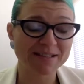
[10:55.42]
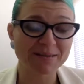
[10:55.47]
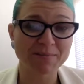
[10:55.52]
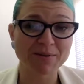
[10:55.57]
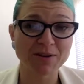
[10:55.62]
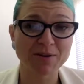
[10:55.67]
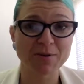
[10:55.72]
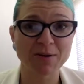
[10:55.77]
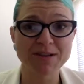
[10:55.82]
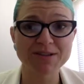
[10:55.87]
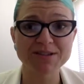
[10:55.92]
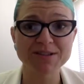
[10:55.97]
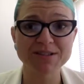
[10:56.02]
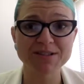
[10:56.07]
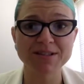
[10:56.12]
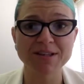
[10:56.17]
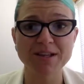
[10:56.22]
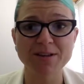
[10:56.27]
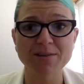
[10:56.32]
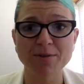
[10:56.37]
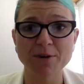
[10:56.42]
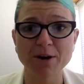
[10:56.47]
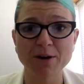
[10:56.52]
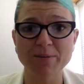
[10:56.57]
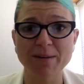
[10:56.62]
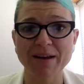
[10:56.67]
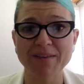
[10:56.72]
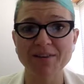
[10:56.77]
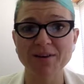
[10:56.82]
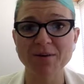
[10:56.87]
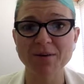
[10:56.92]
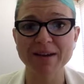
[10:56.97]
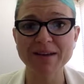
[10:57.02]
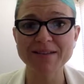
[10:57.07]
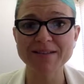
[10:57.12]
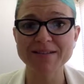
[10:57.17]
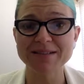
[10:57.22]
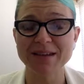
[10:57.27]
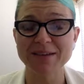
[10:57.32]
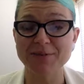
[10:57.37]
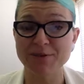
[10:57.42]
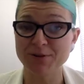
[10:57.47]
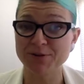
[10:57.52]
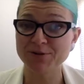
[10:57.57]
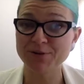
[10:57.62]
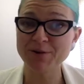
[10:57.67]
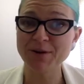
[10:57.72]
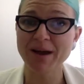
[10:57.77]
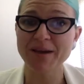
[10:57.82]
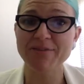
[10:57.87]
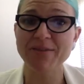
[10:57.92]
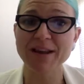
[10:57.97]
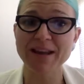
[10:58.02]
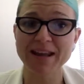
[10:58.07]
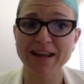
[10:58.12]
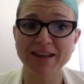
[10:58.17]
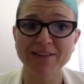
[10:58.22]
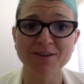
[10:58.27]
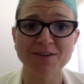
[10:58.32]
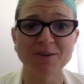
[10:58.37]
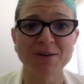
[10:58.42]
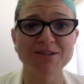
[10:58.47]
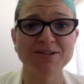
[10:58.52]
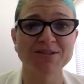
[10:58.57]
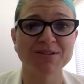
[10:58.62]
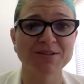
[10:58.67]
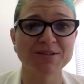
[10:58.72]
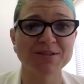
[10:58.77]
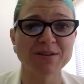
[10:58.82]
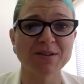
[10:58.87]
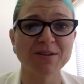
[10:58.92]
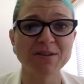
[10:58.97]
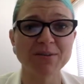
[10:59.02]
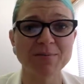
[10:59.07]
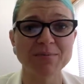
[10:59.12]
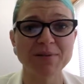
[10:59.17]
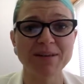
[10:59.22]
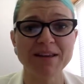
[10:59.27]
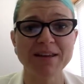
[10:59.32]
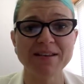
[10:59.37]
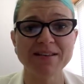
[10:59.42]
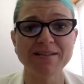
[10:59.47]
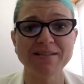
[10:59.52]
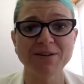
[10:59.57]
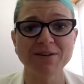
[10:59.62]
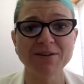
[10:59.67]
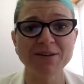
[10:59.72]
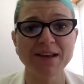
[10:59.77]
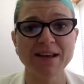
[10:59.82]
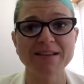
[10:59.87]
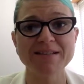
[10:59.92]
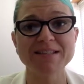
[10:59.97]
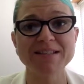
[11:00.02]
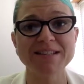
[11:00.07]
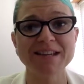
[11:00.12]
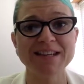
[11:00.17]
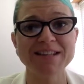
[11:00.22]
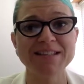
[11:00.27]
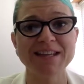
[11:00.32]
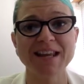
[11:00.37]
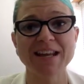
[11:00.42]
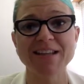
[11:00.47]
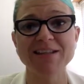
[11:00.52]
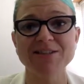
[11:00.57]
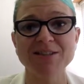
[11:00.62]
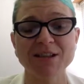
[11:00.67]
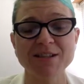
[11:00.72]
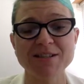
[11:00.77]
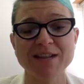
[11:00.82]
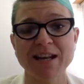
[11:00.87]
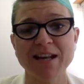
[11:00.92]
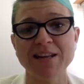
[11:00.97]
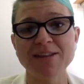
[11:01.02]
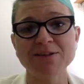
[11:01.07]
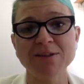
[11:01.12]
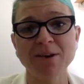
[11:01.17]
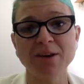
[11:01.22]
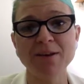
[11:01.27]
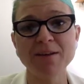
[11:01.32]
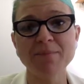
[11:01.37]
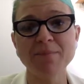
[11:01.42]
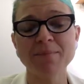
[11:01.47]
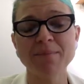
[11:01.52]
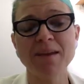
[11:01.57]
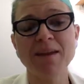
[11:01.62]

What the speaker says: some of the questions that you've got about the quiz. If you do have any other questions though, please don't hesitate to get in touch anytime.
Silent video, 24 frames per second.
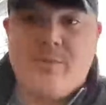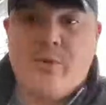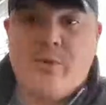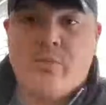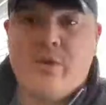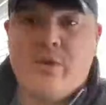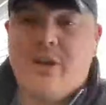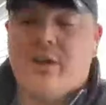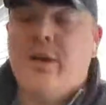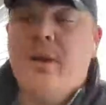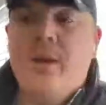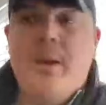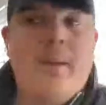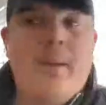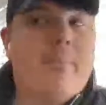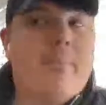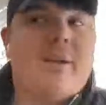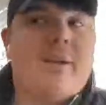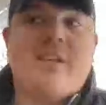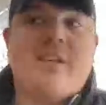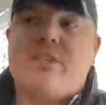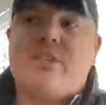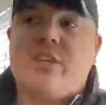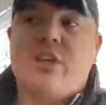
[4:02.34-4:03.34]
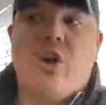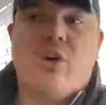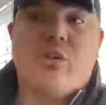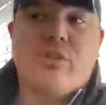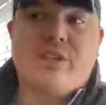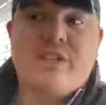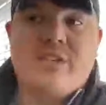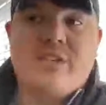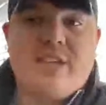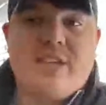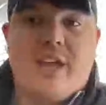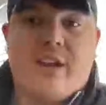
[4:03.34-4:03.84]
Let's be real. But he's the
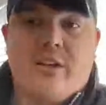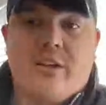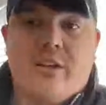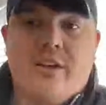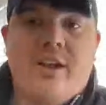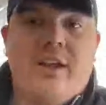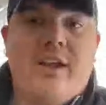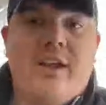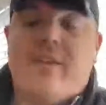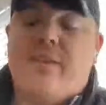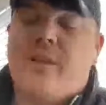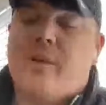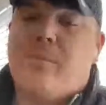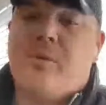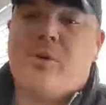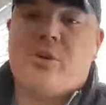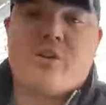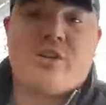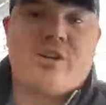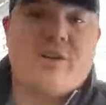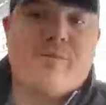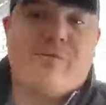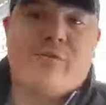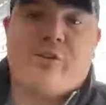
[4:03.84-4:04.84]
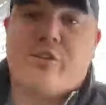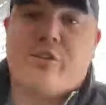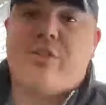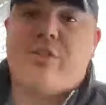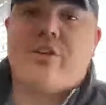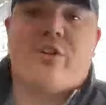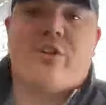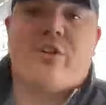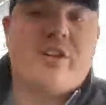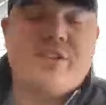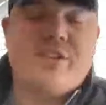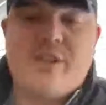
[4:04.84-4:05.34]
only center, and they're pushing him for
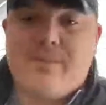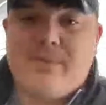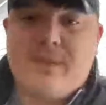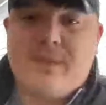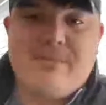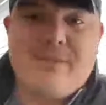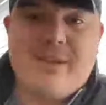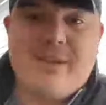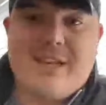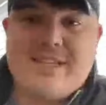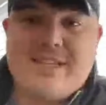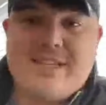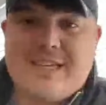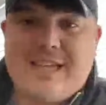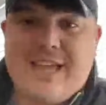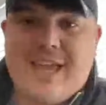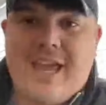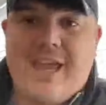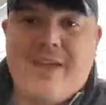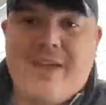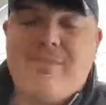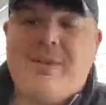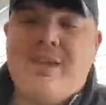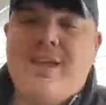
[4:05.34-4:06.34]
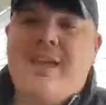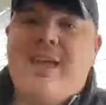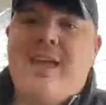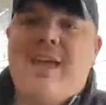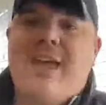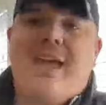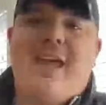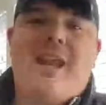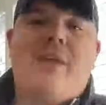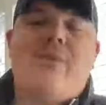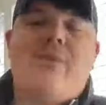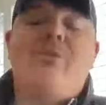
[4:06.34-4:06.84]
thirty-something minutes a game,
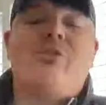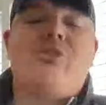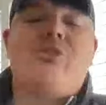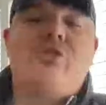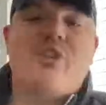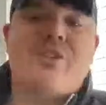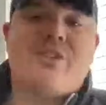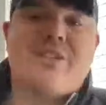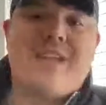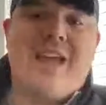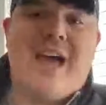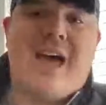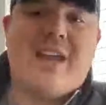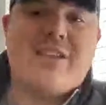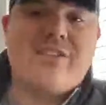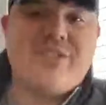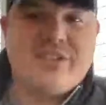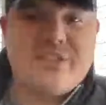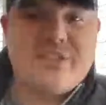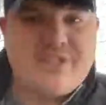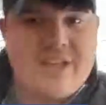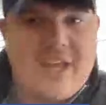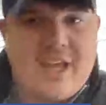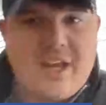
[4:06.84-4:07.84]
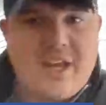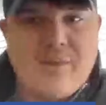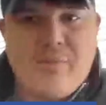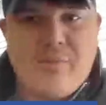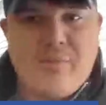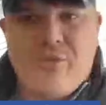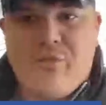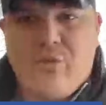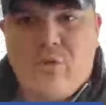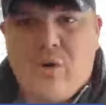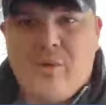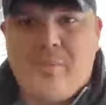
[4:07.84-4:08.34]
and it was just not a
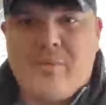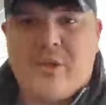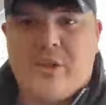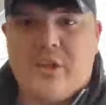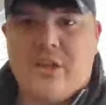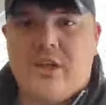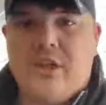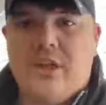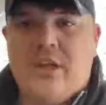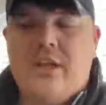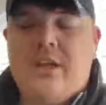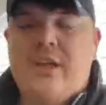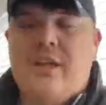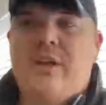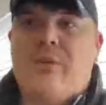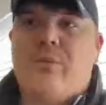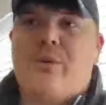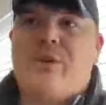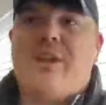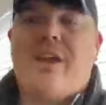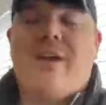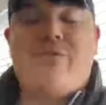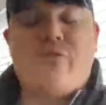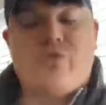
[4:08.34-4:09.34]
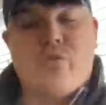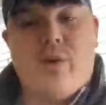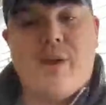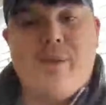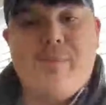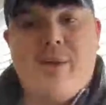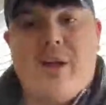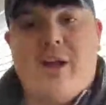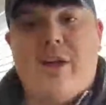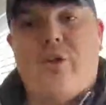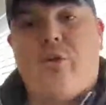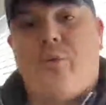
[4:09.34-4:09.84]
sustainable formula. When you have
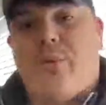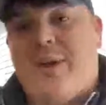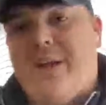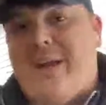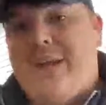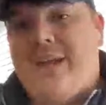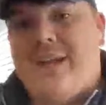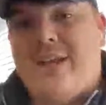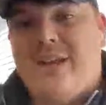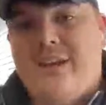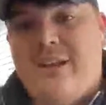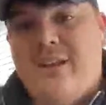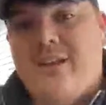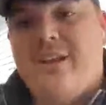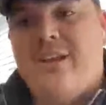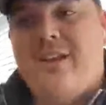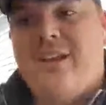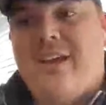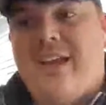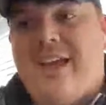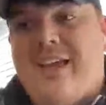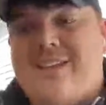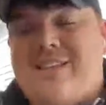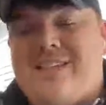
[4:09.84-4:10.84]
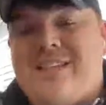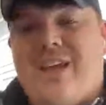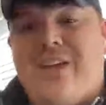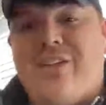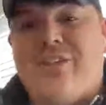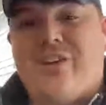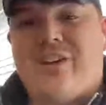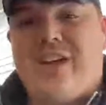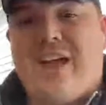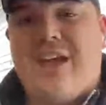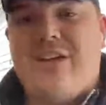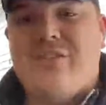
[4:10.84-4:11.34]
Draymond Green as
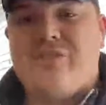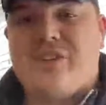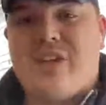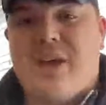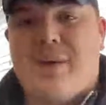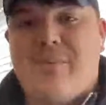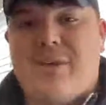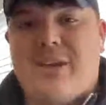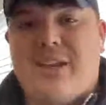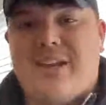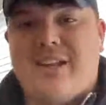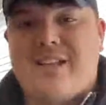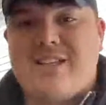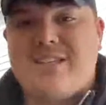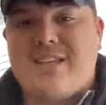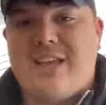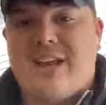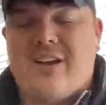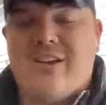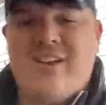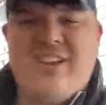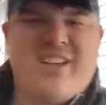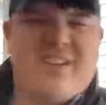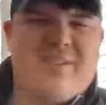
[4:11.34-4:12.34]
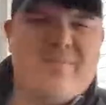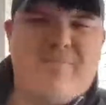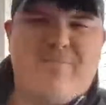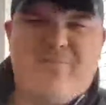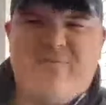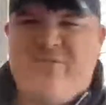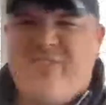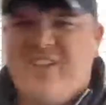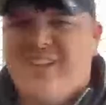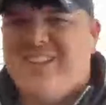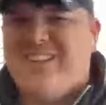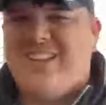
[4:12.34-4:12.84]
the other guy who's coming in at center, you
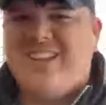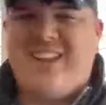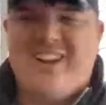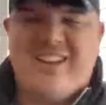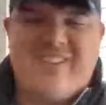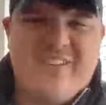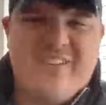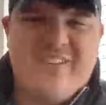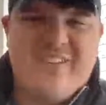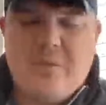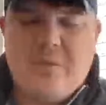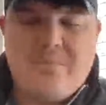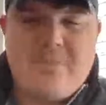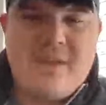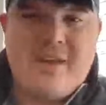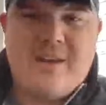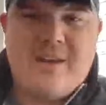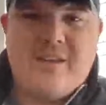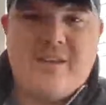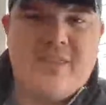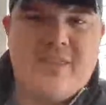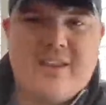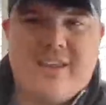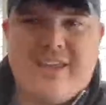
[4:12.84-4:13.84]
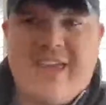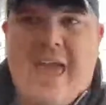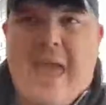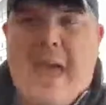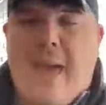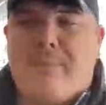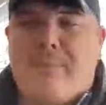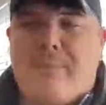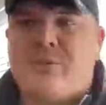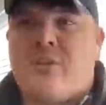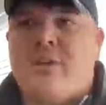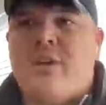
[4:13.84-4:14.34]
can fill in a little bit in the
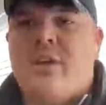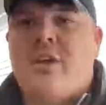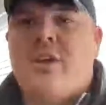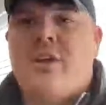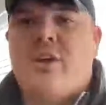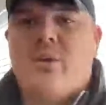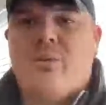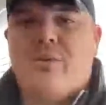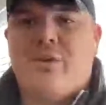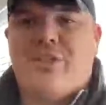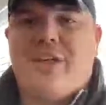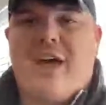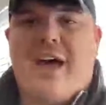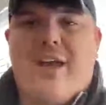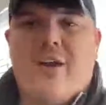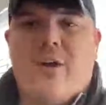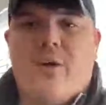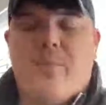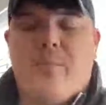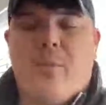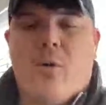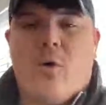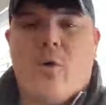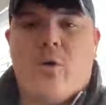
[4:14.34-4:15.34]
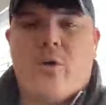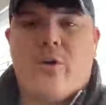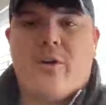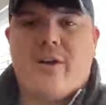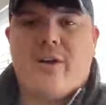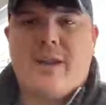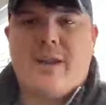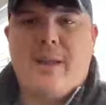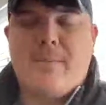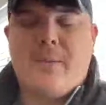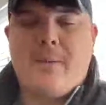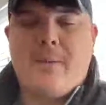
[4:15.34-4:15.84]
gaps with Otto
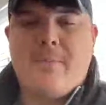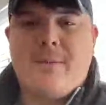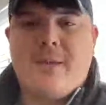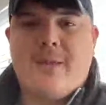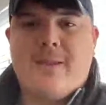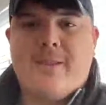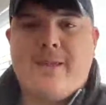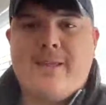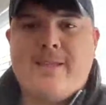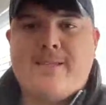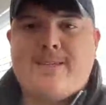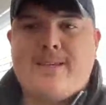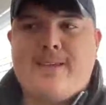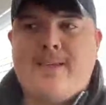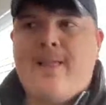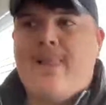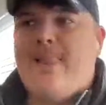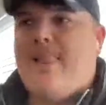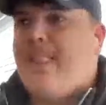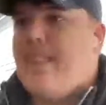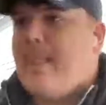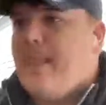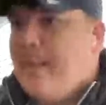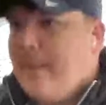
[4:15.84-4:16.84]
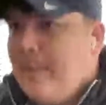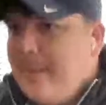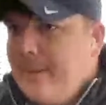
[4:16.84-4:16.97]
Porter and Nemanja Bjelica,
········
■ **Task prompt**
All of the entries above are to be transcribed word for word, with no pictures included.

■ **Answer space**
[10:55.42]
[10:55.47]
[10:55.52]
[10:55.57]
[10:55.62]
[10:55.67]
[10:55.72]
[10:55.77]
[10:55.82]
[10:55.87]
[10:55.92]
[10:55.97]
[10:56.02]
[10:56.07]
[10:56.12]
[10:56.17]
[10:56.22]
[10:56.27]
[10:56.32]
[10:56.37]
[10:56.42]
[10:56.47]
[10:56.52]
[10:56.57]
[10:56.62]
[10:56.67]
[10:56.72]
[10:56.77]
[10:56.82]
[10:56.87]
[10:56.92]
[10:56.97]
[10:57.02]
[10:57.07]
[10:57.12]
[10:57.17]
[10:57.22]
[10:57.27]
[10:57.32]
[10:57.37]
[10:57.42]
[10:57.47]
[10:57.52]
[10:57.57]
[10:57.62]
[10:57.67]
[10:57.72]
[10:57.77]
[10:57.82]
[10:57.87]
[10:57.92]
[10:57.97]
[10:58.02]
[10:58.07]
[10:58.12]
[10:58.17]
[10:58.22]
[10:58.27]
[10:58.32]
[10:58.37]
[10:58.42]
[10:58.47]
[10:58.52]
[10:58.57]
[10:58.62]
[10:58.67]
[10:58.72]
[10:58.77]
[10:58.82]
[10:58.87]
[10:58.92]
[10:58.97]
[10:59.02]
[10:59.07]
[10:59.12]
[10:59.17]
[10:59.22]
[10:59.27]
[10:59.32]
[10:59.37]
[10:59.42]
[10:59.47]
[10:59.52]
[10:59.57]
[10:59.62]
[10:59.67]
[10:59.72]
[10:59.77]
[10:59.82]
[10:59.87]
[10:59.92]
[10:59.97]
[11:00.02]
[11:00.07]
[11:00.12]
[11:00.17]
[11:00.22]
[11:00.27]
[11:00.32]
[11:00.37]
[11:00.42]
[11:00.47]
[11:00.52]
[11:00.57]
[11:00.62]
[11:00.67]
[11:00.72]
[11:00.77]
[11:00.82]
[11:00.87]
[11:00.92]
[11:00.97]
[11:01.02]
[11:01.07]
[11:01.12]
[11:01.17]
[11:01.22]
[11:01.27]
[11:01.32]
[11:01.37]
[11:01.42]
[11:01.47]
[11:01.52]
[11:01.57]
[11:01.62]

What the speaker says: some of the questions that you've got about the quiz. If you do have any other questions though, please don't hesitate to get in touch anytime.
Silent video, 24 frames per second.
[4:02.34-4:03.34]
[4:03.34-4:03.84]
Let's be real. But he's the
[4:03.84-4:04.84]
[4:04.84-4:05.34]
only center, and they're pushing him for
[4:05.34-4:06.34]
[4:06.34-4:06.84]
thirty-something minutes a game,
[4:06.84-4:07.84]
[4:07.84-4:08.34]
and it was just not a
[4:08.34-4:09.34]
[4:09.34-4:09.84]
sustainable formula. When you have
[4:09.84-4:10.84]
[4:10.84-4:11.34]
Draymond Green as
[4:11.34-4:12.34]
[4:12.34-4:12.84]
the other guy who's coming in at center, you
[4:12.84-4:13.84]
[4:13.84-4:14.34]
can fill in a little bit in the
[4:14.34-4:15.34]
[4:15.34-4:15.84]
gaps with Otto
[4:15.84-4:16.84]
[4:16.84-4:16.97]
Porter and Nemanja Bjelica,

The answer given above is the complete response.